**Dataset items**
────────
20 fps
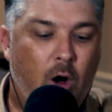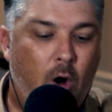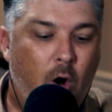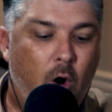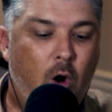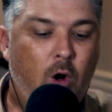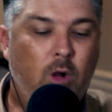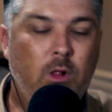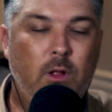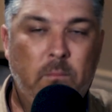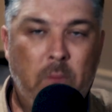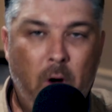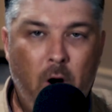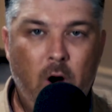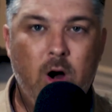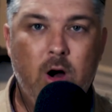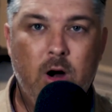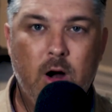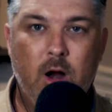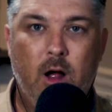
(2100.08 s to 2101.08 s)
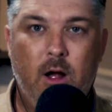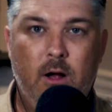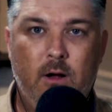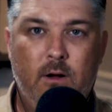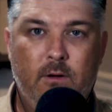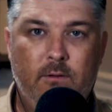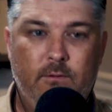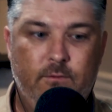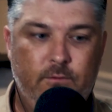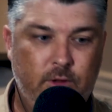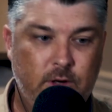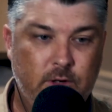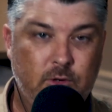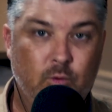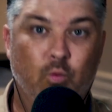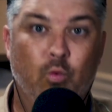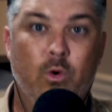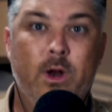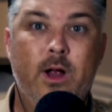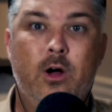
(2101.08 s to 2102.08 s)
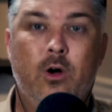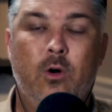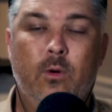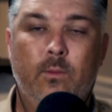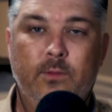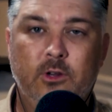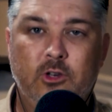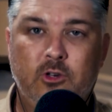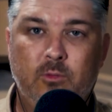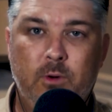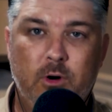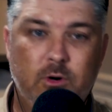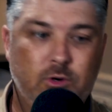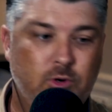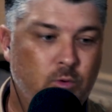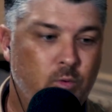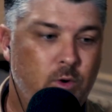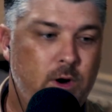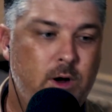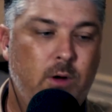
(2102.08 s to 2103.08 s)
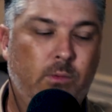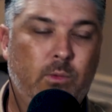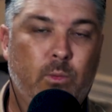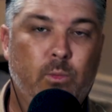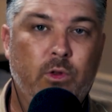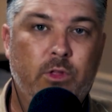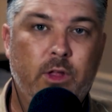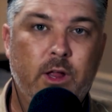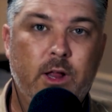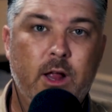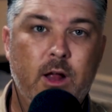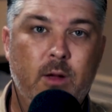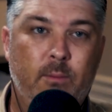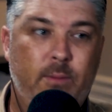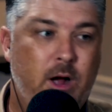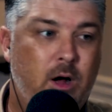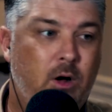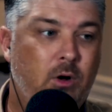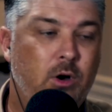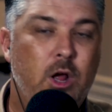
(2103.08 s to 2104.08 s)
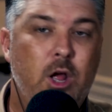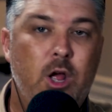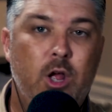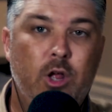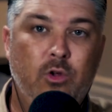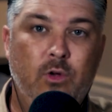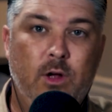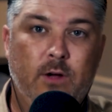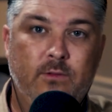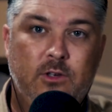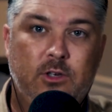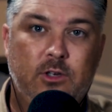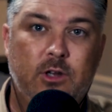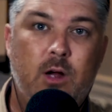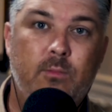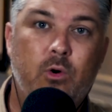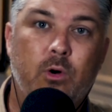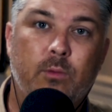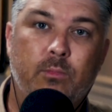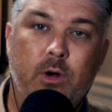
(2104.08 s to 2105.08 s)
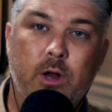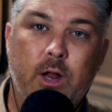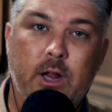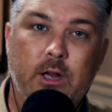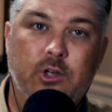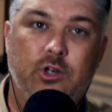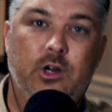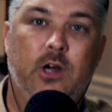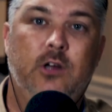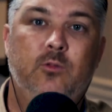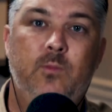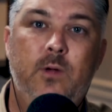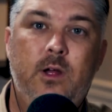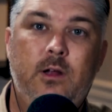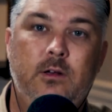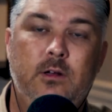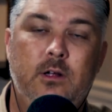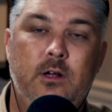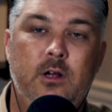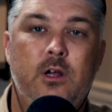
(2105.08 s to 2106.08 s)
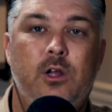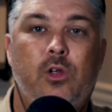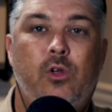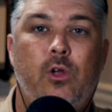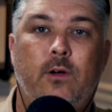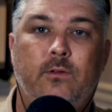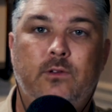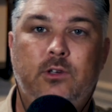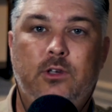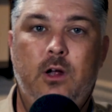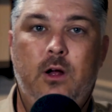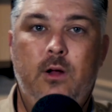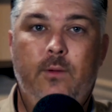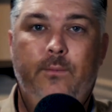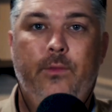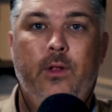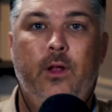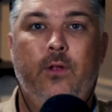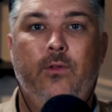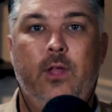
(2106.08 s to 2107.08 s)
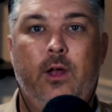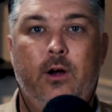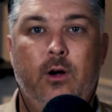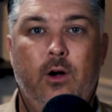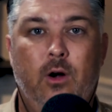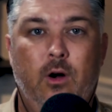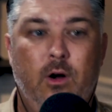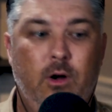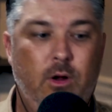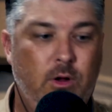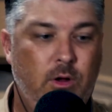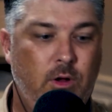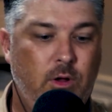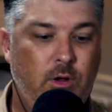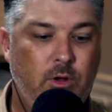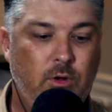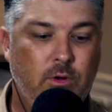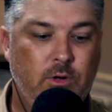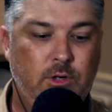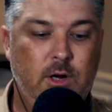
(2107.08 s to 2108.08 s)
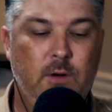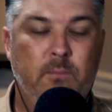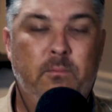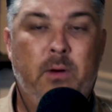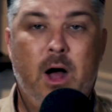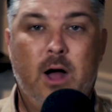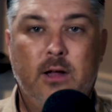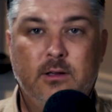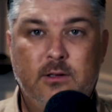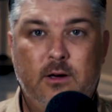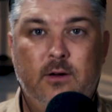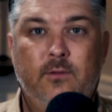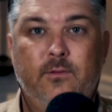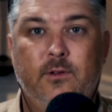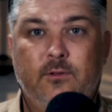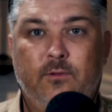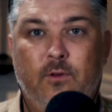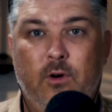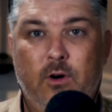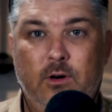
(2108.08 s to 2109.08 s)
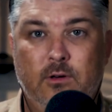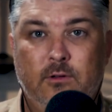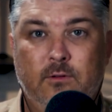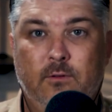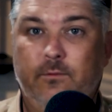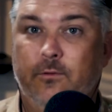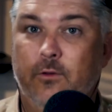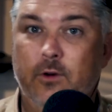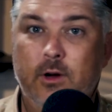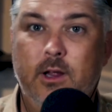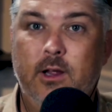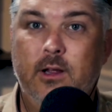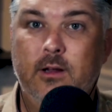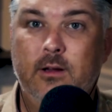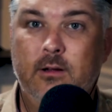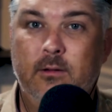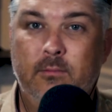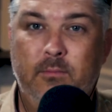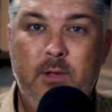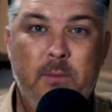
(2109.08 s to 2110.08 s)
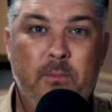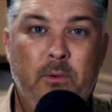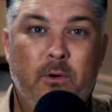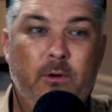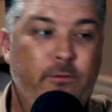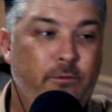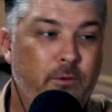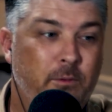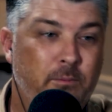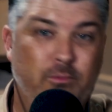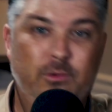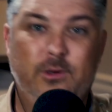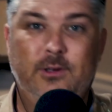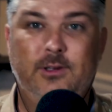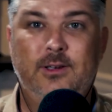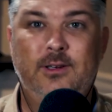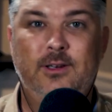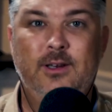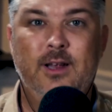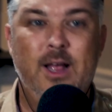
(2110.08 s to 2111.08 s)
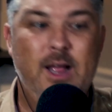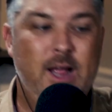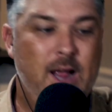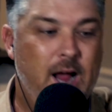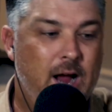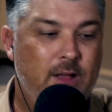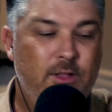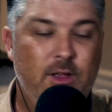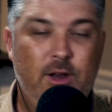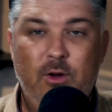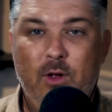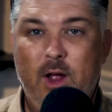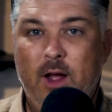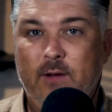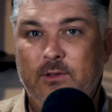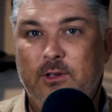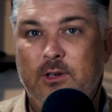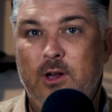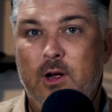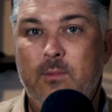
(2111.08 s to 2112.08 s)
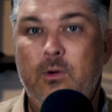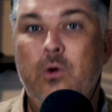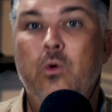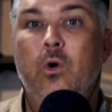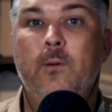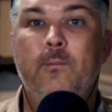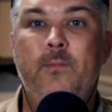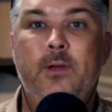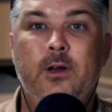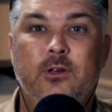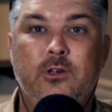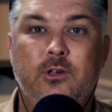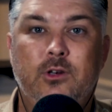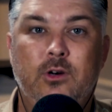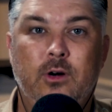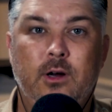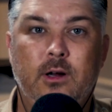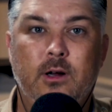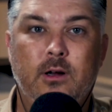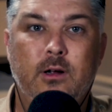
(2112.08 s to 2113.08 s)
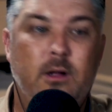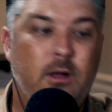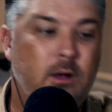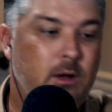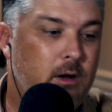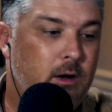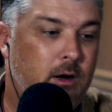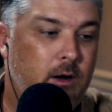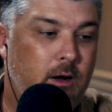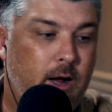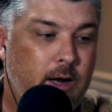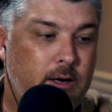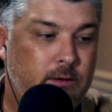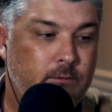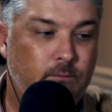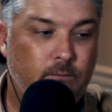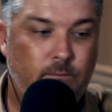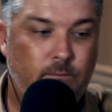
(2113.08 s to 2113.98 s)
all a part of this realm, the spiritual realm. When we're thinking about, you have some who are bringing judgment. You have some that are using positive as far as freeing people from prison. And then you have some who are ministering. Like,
────────
**Exercise details**
An exact reprint of the records above is required, with all pictures left out.

**Expected answer**
20 fps
(2100.08 s to 2101.08 s)
(2101.08 s to 2102.08 s)
(2102.08 s to 2103.08 s)
(2103.08 s to 2104.08 s)
(2104.08 s to 2105.08 s)
(2105.08 s to 2106.08 s)
(2106.08 s to 2107.08 s)
(2107.08 s to 2108.08 s)
(2108.08 s to 2109.08 s)
(2109.08 s to 2110.08 s)
(2110.08 s to 2111.08 s)
(2111.08 s to 2112.08 s)
(2112.08 s to 2113.08 s)
(2113.08 s to 2113.98 s)
all a part of this realm, the spiritual realm. When we're thinking about, you have some who are bringing judgment. You have some that are using positive as far as freeing people from prison. And then you have some who are ministering. Like,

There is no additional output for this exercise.